Orgyia postica, the cocoa tussock moth or hevea tussock moth, is a species of moth of the subfamily Lymantriinae of the family Erebidae found in the Oriental tropics of India, Sri Lanka, Myanmar, Borneo, Java, New Guinea, and Taiwan. It was described by Francis Walker in 1855.

==Description==
The wingspan is 20–30 mm for males. In the male, the head, thorax, and abdomen are brownish. Forewings are brown with an indistinct oblique sub-basal line. Waved antemedial and postmedial lines approach each other at the lower angle of the cell. The area between them is slightly tinged with bluish grey and has a waved dark line edged with white on each side of the discocellulars. Two indistinct, waved submarginal lines are present. The apex is slightly tinged with grey and has some subapical dark streaks. Hindwings are dark brown. The female is wingless.
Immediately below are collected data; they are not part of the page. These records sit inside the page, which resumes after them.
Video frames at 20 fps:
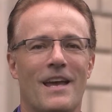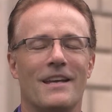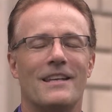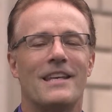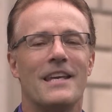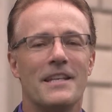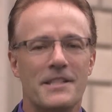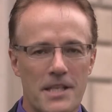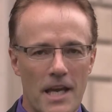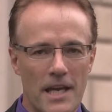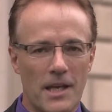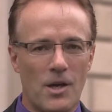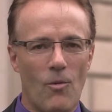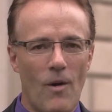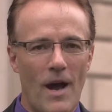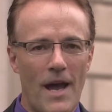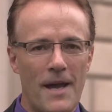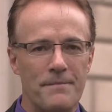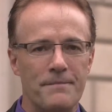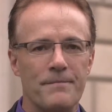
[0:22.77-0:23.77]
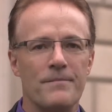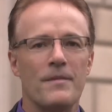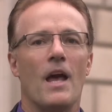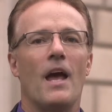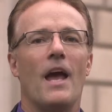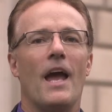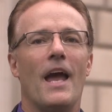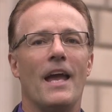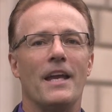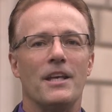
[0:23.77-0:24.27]
Key takeaway:
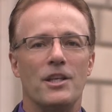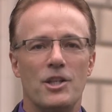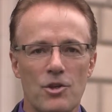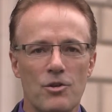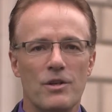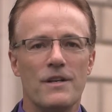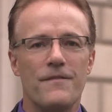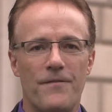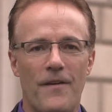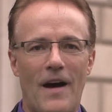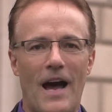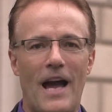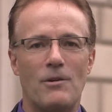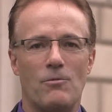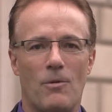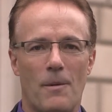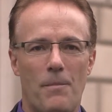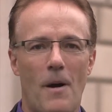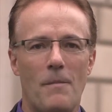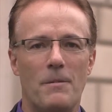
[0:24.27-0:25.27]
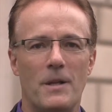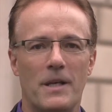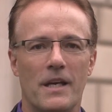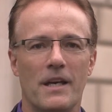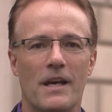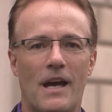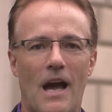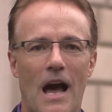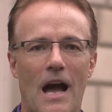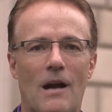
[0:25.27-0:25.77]
a unified
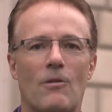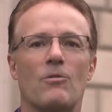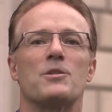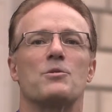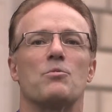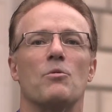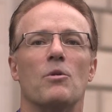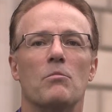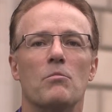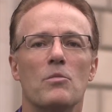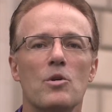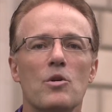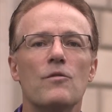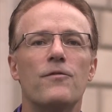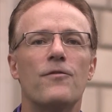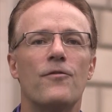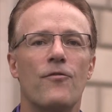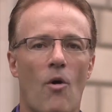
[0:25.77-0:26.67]
Republican Congress will move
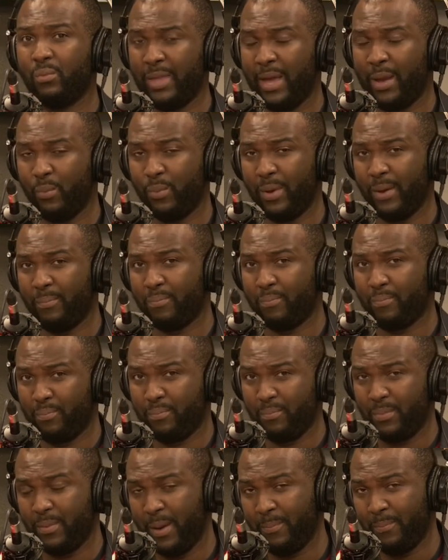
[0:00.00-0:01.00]
that we're
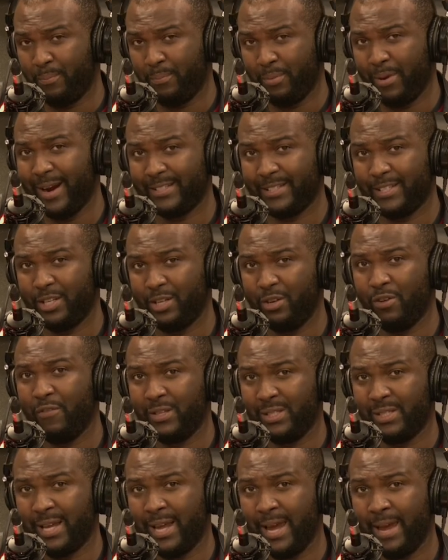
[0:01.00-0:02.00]
mm. uh, practicing
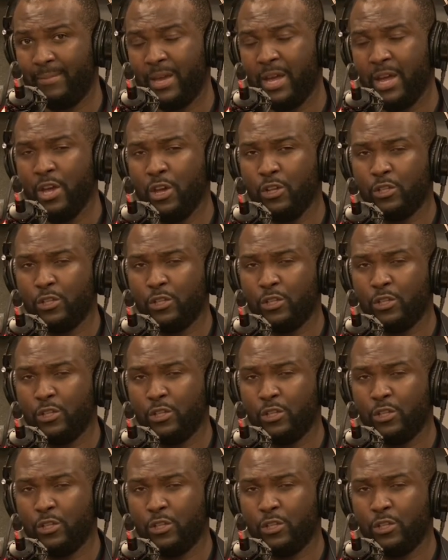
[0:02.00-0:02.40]
over time.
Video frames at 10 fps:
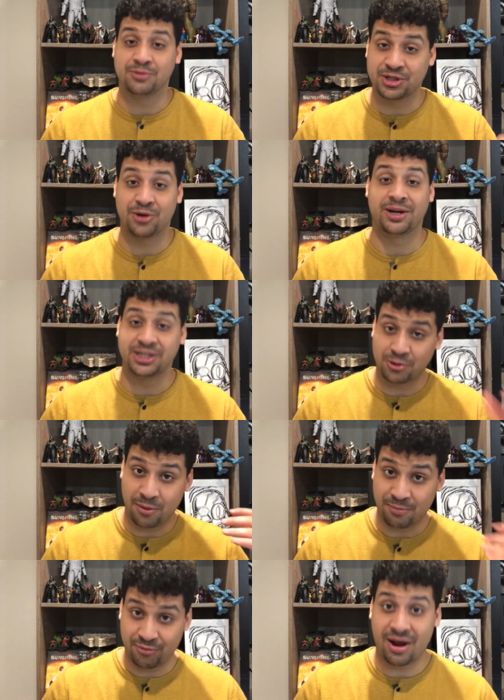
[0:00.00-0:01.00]
returning to
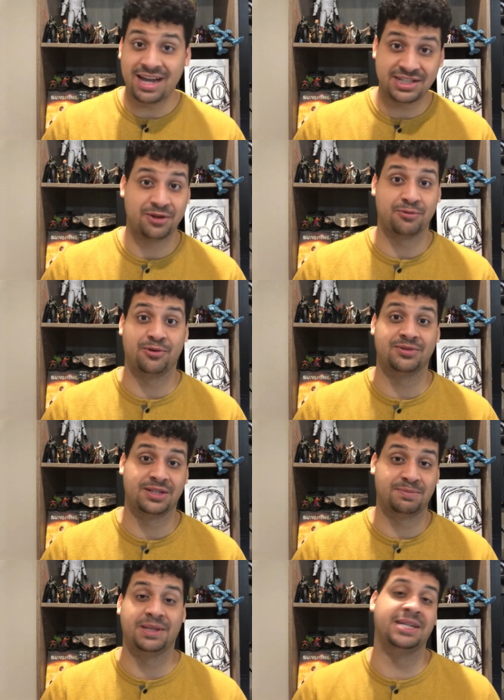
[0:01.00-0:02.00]
reprise their roles
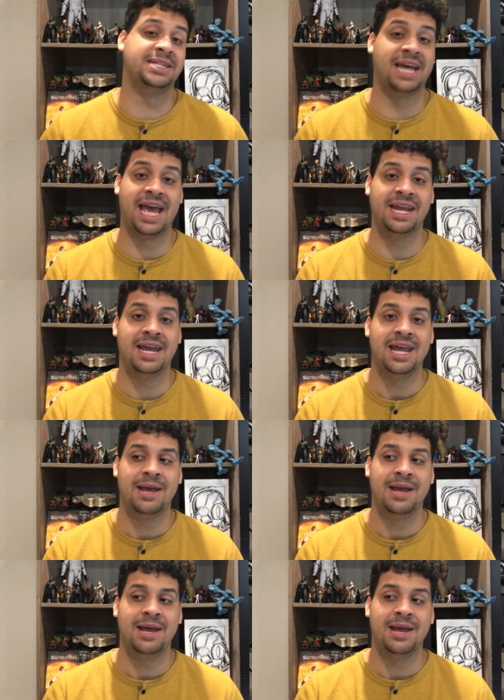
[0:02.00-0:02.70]
as Bill and Ted,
Larvae are yellowish and clothed sparsely with brown hair. One dorsal and two lateral brown bands are seen. Paired tufts of hair are on the first and eleventh somites, projecting forward and backward. Lateral tufts of grey hair project from the fourth and fifth somites. Dorsal tufts of yellow hair are on the fourth to seventh somites. The head is red. The pupa is stout; in males, it is glossy black, with numerous short, small tufts of hair. Eggs are pillbox-shaped and pale whitish brown, with a darker ring encircling a depressed top.

==Ecology==
Adult males are on the wing year-round. The name Orgyia is because the larvae have been recorded on a wide range of species, including Buchanania, Mangifera, Durio, Ochroma, Casuarina, Terminalia, Shorea, Hevea, Ricinus, Pelargonium, Cinnamomum, Acacia, Albizia, Caesalpinia, Cajanus, Cassia, Dalbergia, Erythrina, Pithecellobium, Pterocarpus, Sesbania, Xylia, Lagerstroemia, Eucalyptus, Tristania, Zizyphus, Malus, Coffea, Citrus, Santalum, Dimocarpus, Litchi, Nephelium, Theobroma, Camellia, Grewia, and Tectona.

The parasitoid wasps of Telenomus are known to attack the eggs of this moth.